## Exercise
Your reply should be an exact copy of every entry, with the pictures removed.

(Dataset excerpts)
++++++++++

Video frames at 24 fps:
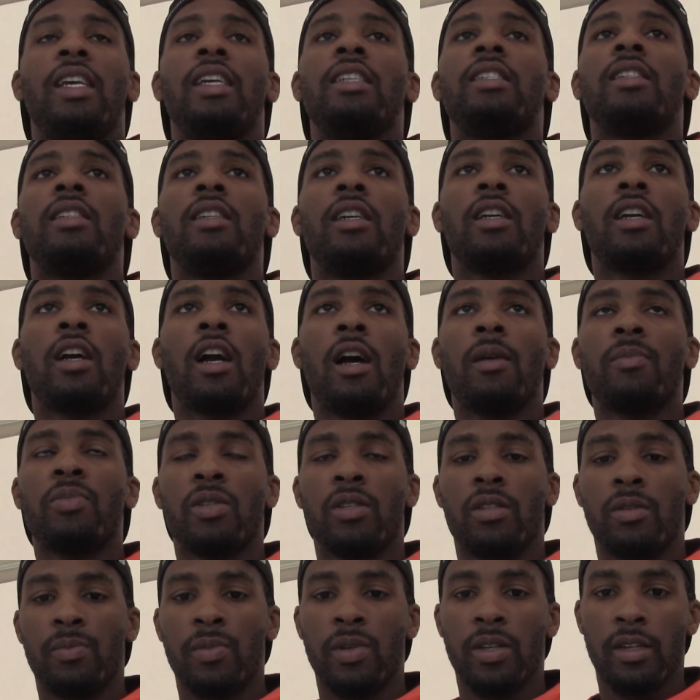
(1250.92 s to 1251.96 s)
and
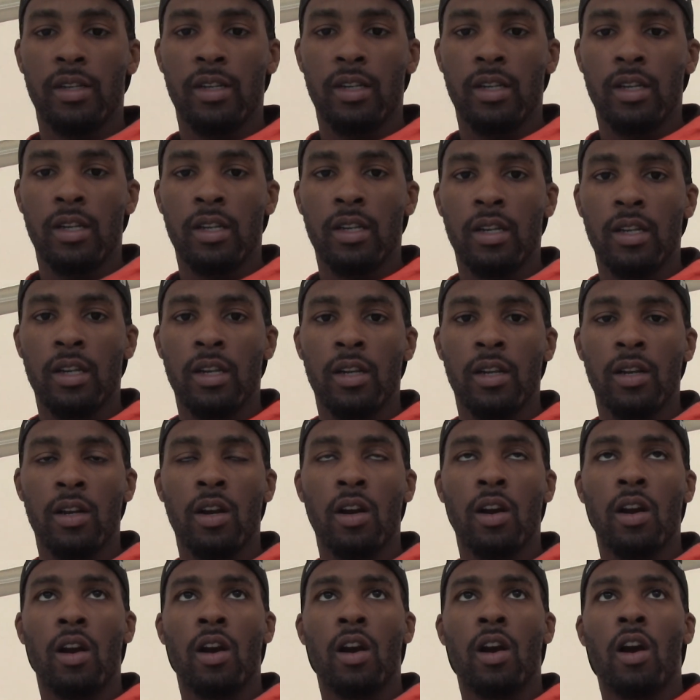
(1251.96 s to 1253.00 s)
accomplishment
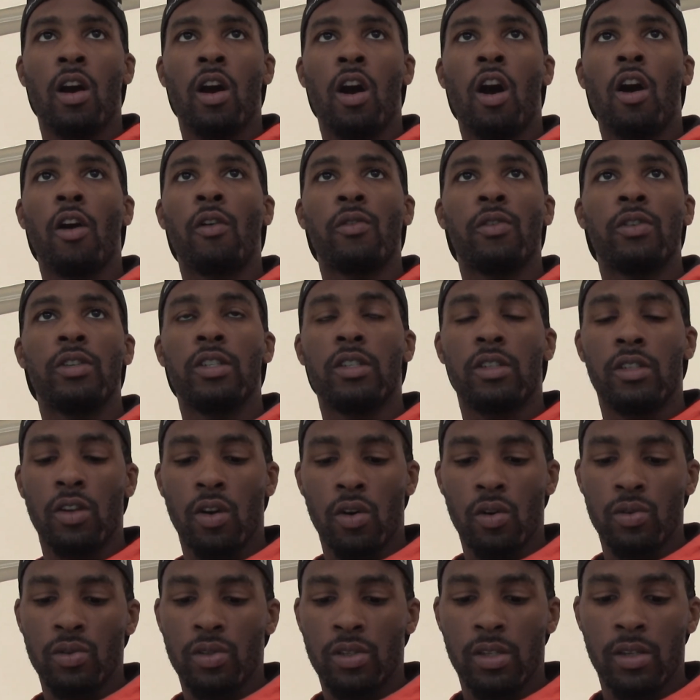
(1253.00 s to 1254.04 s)
are
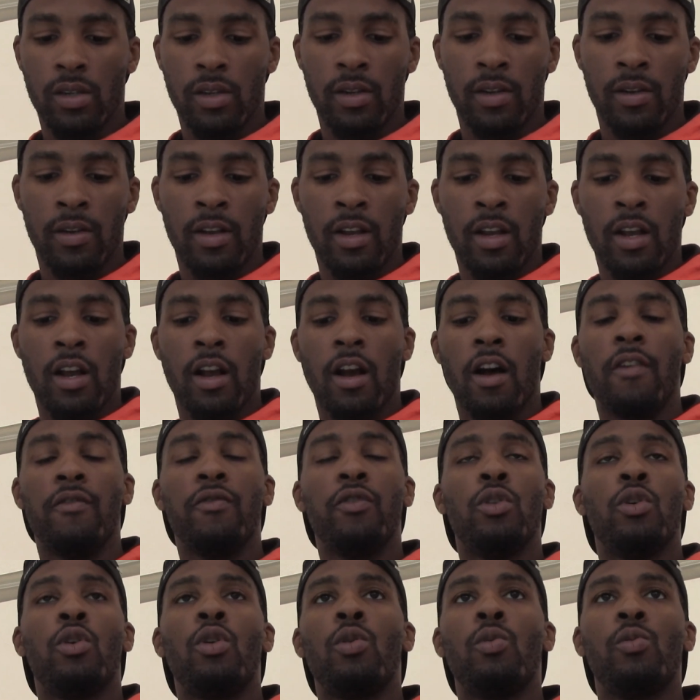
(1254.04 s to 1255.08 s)
results of
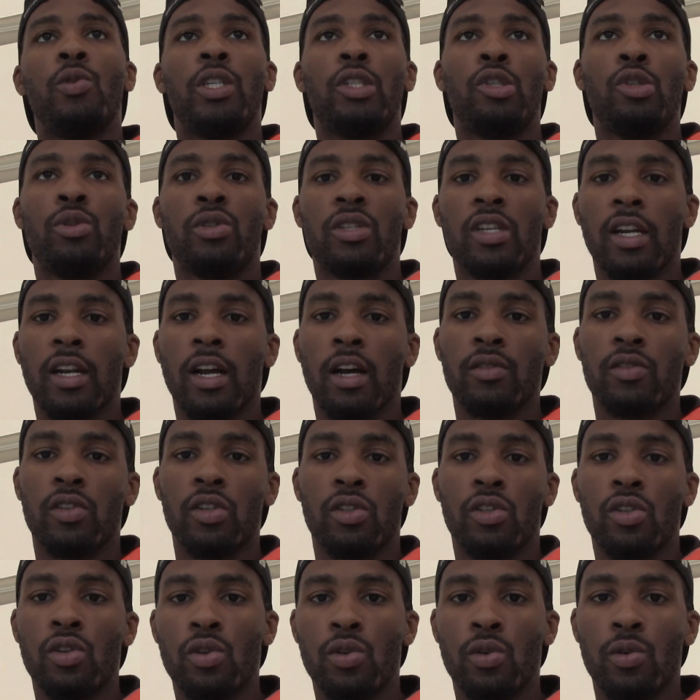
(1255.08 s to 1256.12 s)
doing what you set out to
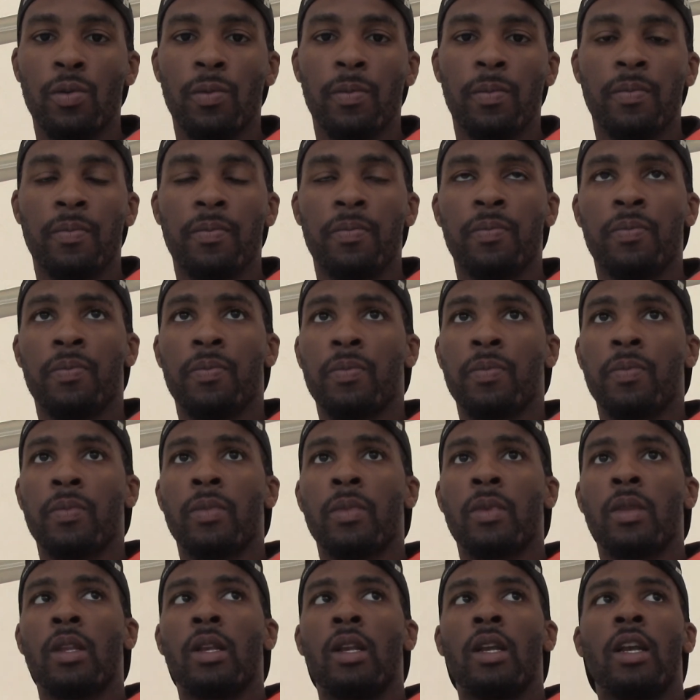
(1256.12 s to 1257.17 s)
do.
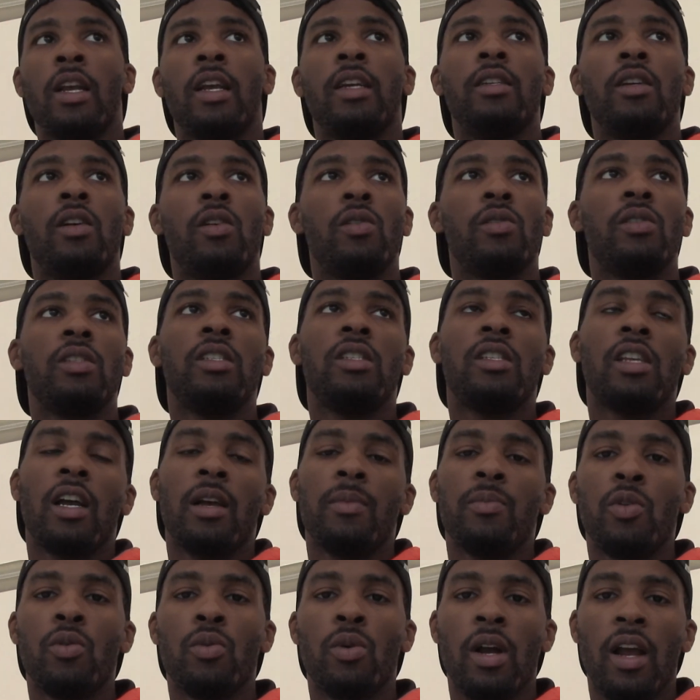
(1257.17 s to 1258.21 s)
And the only
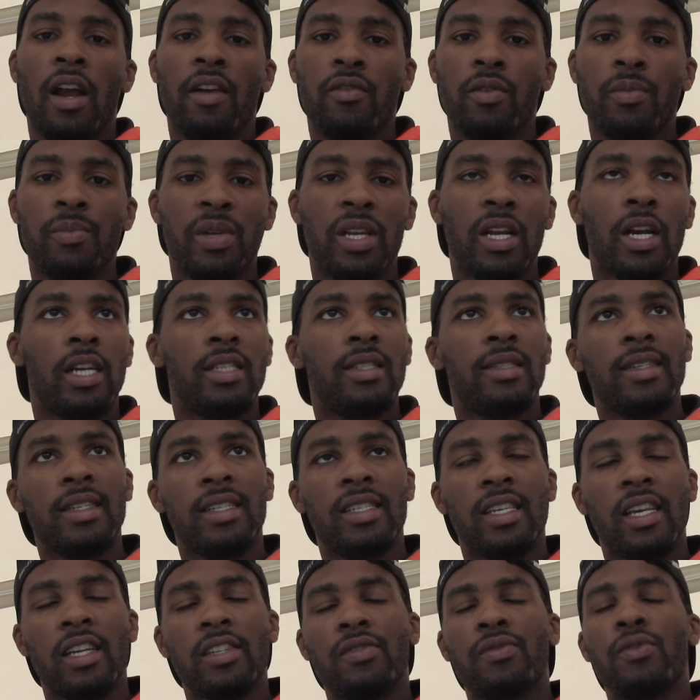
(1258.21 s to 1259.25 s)
time you will ever be
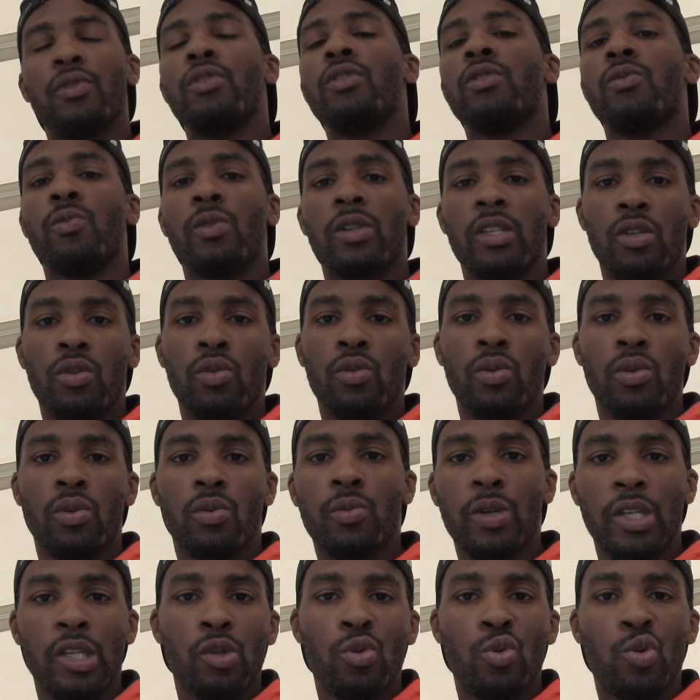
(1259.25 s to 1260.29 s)
unsuccessful is when you
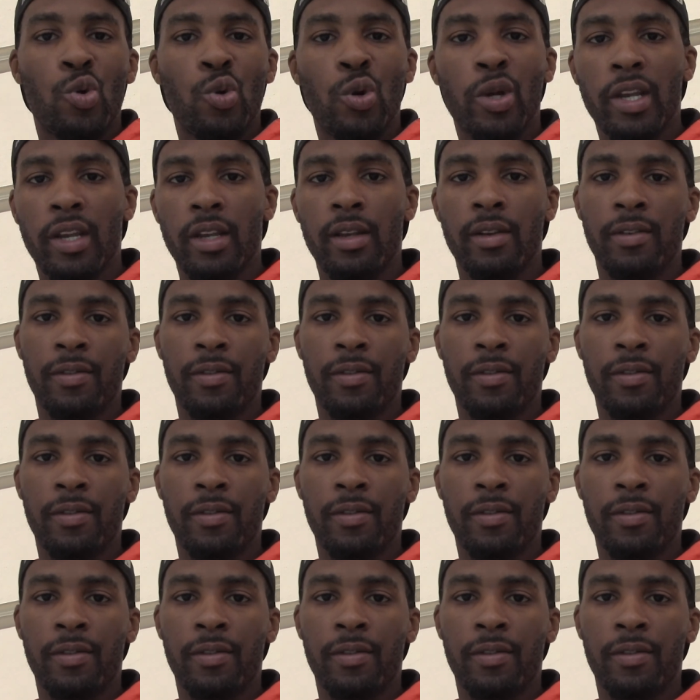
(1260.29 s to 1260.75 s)
quit.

++++++++++

## Written response
Video frames at 24 fps:
(1250.92 s to 1251.96 s)
and
(1251.96 s to 1253.00 s)
accomplishment
(1253.00 s to 1254.04 s)
are
(1254.04 s to 1255.08 s)
results of
(1255.08 s to 1256.12 s)
doing what you set out to
(1256.12 s to 1257.17 s)
do.
(1257.17 s to 1258.21 s)
And the only
(1258.21 s to 1259.25 s)
time you will ever be
(1259.25 s to 1260.29 s)
unsuccessful is when you
(1260.29 s to 1260.75 s)
quit.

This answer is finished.